WHAT, NO BUBBLE PEOPLE? Albertville's opening ceremony was notable for being inexplicable (how can we forget those cymbals-crashing human mobiles and the bubble people?) to TV audiences. CBS won't say what will be in Lillehammer's pageant, but Sandy Grossman, who will direct it for CBS, said: "They took some of the wackiness out of the original plan because of money and what they have isn't crazy." Harrington vowed: "There will be trolls."

PREPARE FOR THE BLITZ Thanksgiving will begin CBS's onslaught of promotions to remind America that Lillehammer is on the horizon. "Our job is to get people to the set that first night," said George Schweitzer, CBS's senior vice president of marketing. Count on a daily diet of trolls (traditional and ugly Norwegian totems), Norwegian history, and well-known athletes in the spots. A producer recently left a message on Schweitzer's voice mail that said she had to rush, "because there were a bunch of Vikings waiting in the lobby."

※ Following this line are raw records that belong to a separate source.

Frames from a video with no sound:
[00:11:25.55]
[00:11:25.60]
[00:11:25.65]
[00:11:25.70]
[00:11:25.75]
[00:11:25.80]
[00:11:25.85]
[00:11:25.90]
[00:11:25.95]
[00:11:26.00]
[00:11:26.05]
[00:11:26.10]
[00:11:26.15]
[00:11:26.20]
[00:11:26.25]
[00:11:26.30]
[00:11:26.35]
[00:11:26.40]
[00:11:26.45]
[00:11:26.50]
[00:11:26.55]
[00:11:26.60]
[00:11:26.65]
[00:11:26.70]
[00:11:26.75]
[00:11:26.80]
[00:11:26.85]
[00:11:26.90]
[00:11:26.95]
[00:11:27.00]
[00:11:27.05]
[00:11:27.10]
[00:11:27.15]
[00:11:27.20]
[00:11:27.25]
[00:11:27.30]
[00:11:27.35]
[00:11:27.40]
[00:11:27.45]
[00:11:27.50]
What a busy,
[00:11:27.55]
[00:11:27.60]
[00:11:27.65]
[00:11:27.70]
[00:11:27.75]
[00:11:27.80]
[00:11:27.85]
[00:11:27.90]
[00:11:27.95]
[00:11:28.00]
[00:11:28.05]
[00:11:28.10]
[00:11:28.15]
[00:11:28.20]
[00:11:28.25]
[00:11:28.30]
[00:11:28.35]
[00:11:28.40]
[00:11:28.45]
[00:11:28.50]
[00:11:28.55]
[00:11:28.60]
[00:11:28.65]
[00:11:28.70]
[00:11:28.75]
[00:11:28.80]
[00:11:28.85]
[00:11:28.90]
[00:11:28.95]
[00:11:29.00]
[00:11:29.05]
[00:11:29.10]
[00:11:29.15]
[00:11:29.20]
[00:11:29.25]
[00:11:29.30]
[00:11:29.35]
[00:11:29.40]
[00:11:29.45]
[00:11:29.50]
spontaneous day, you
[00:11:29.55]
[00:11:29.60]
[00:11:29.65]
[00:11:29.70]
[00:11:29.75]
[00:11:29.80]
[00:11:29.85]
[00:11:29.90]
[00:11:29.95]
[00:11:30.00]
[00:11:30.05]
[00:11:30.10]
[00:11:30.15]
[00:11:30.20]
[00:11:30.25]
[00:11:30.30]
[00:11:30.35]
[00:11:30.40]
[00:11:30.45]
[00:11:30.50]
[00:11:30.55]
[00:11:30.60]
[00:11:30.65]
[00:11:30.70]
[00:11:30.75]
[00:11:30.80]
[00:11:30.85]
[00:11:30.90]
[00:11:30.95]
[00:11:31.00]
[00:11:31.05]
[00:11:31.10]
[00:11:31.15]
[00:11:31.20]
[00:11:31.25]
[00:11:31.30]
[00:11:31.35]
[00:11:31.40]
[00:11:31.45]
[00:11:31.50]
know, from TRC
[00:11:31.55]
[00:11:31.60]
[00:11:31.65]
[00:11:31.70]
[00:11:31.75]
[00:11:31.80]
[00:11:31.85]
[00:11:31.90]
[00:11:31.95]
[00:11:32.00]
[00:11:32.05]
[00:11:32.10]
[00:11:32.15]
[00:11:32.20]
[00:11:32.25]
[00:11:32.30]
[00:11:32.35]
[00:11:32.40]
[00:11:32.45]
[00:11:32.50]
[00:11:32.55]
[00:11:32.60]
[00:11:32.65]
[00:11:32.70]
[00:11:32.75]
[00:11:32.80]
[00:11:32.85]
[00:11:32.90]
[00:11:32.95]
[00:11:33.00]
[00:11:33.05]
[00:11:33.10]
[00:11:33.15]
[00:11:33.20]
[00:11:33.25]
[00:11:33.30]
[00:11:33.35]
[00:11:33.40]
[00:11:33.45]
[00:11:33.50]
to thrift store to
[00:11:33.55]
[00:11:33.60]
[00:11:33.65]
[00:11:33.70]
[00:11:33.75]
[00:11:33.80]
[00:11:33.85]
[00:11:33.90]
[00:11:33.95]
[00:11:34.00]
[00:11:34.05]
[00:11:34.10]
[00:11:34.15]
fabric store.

AND THE WINNER OF THE MOOSE LUGE IS. . . . There are enough loose moose in Norway to believe the rumor that one of them took a turn on the year-old luge and bobsled course in Hunderfossen. But athletic old Bullwinkle would not have had the benefit of TV coverage, which will combine the BBC's 29 cameras with a few of CBS's. One BBC cameraman in a tower above curve the No. 6 will be strapped into a harness so he doesn't fall as he pans quickly to catch the crucial action.